I'm trying to verify the standard fact that Arccos is continuous on the domain $D = \mathbb{C} \setminus ((-\infty, -1] \cup [1, \infty))$. Recall that $\sqrt{\cdot}$ and Log are both continuous everywhere except the negative real axis.
For $z \in (-1,1)$ it's easy: then $1-z^2 \in (0,1)$, where $\sqrt{\cdot}$ is continuous. And then $z+i\sqrt{1-z^2}$ has nonzero imaginary part, so Log is continuous there.
For $z$ with nonzero imaginary part, $z^2$ is not a positive real, so $1-z^2$ is not a negative real, hence $\sqrt{\cdot}$ is continuous at $1-z^2$. If moreover $z$ has positive imaginary part, then since the principal branch of $\sqrt{\cdot}$ has nonnegative real part, we see that $z + i \sqrt{1-z^2}$ has positive imaginary part, so Log is continuous there.
If $z$ has negative imaginary part, this argument doesn't work. How can we conclude that Arccos is continuous at such $z$?
Proof $\def\rr{\mathbb{R}}$ $\def\imp{\Rightarrow}$
Given any complex $z \notin \rr_{\le -1} \cup \rr_{\ge 1}$:
$1-z^2 \notin \rr_{\le 0}$ because $z^2 \notin \rr_{\ge 1}$.
Let $w=z+i\sqrt{1-z^2}$, which is continuous with respect to $z$.
Then $(w-z)^2 = -(1-z^2)$ and hence $w^2 - 2z w + 1 = 0$.
If $w \in \rr_{<0}$:
$z = \frac{w^2+1}{2w} = \frac{|w|}{w} \frac{|w|^2+1}{2|w|} \in \rr_{\le -1} \cup \rr_{\ge 1}$ because $|w|^2+1 \ge 2|w|$, giving a contradiction.
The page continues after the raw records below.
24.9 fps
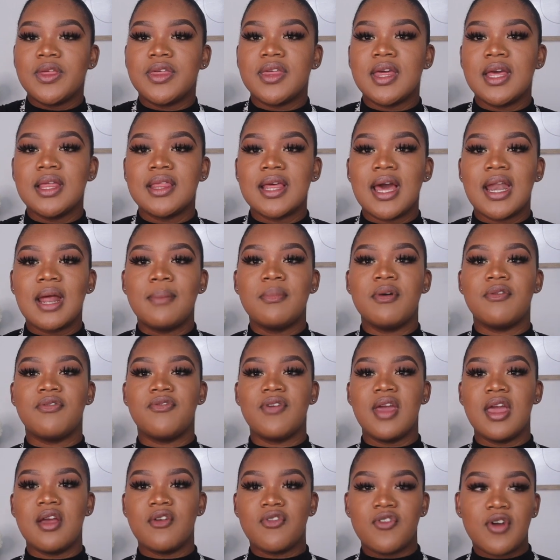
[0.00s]
think that I'm a
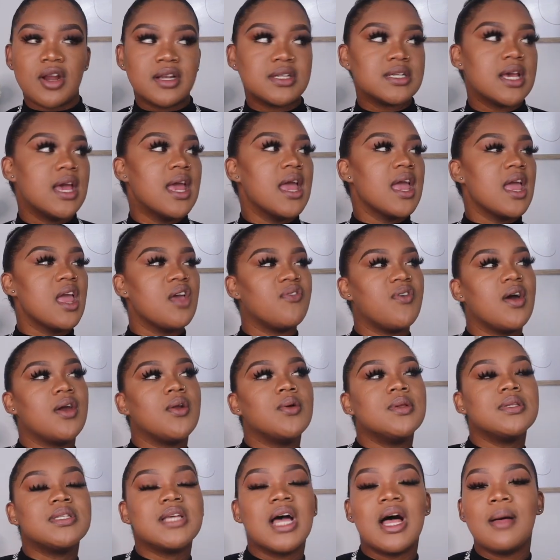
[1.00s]
fake friend. If I
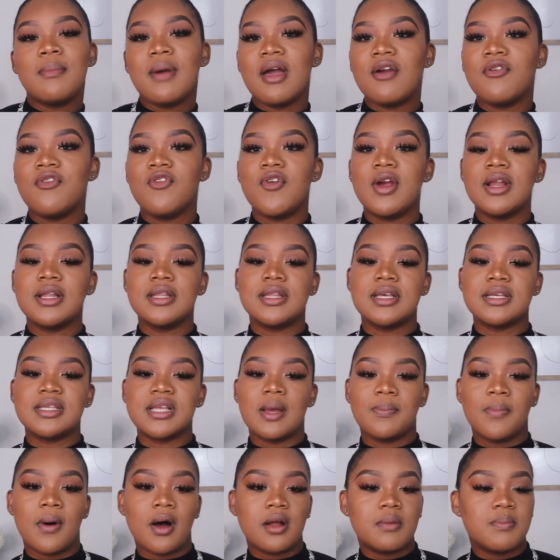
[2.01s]
don't tell my friend this
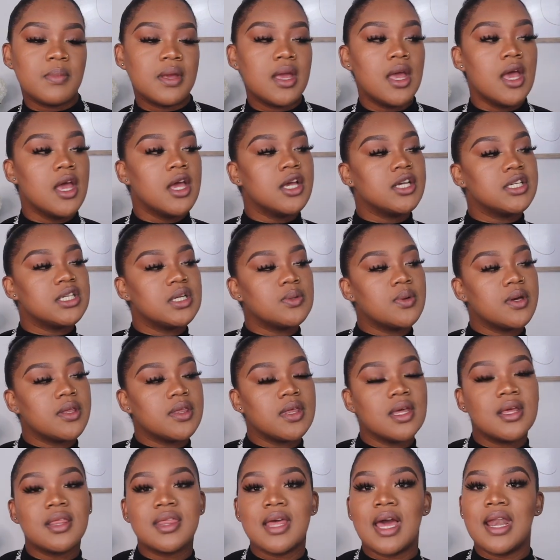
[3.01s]
about me, she will
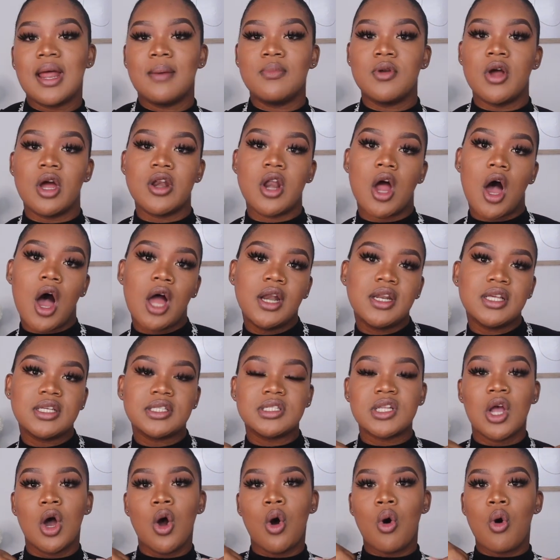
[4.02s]
think that I'm not
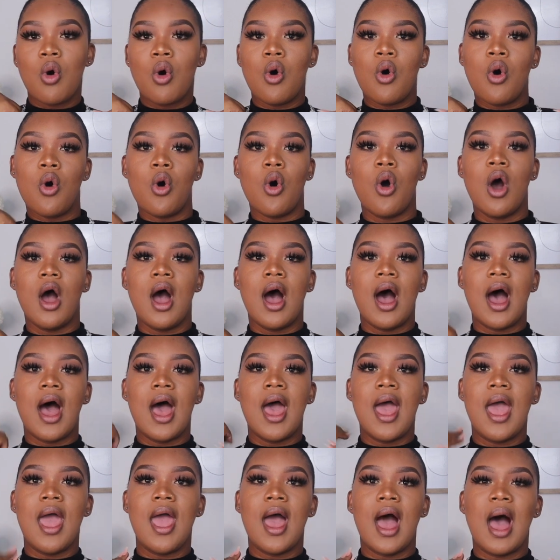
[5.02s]
honest or
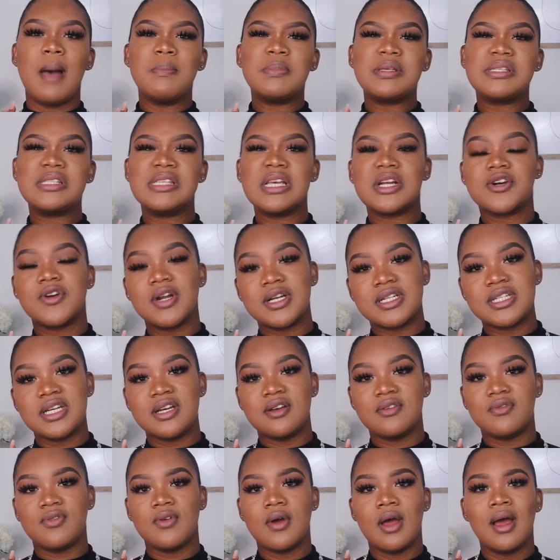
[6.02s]
I'm
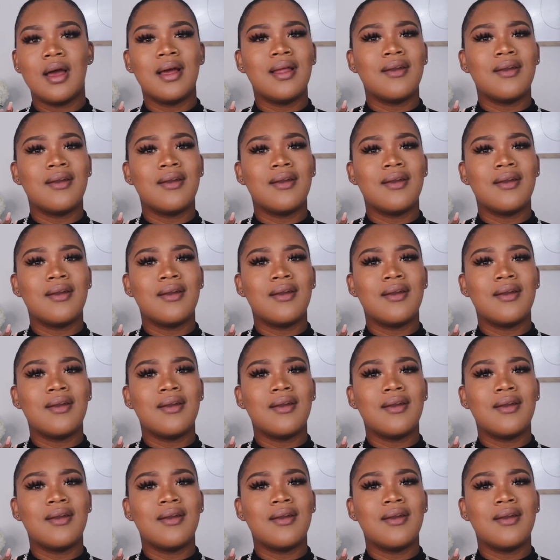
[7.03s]
secretive.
Therefore $w \notin \rr_{<0}$.
Thus $\log_π$ is continuous at $w$.
Thus $\arccos_π(z) = \log_π(z+i\sqrt{1-z^2})$ is continuous with respect to $z$.
Notes
In fact, we get not just continuity but holomorphicity since the principal square-root function and the principal logarithm function are both holomorphic on their domains.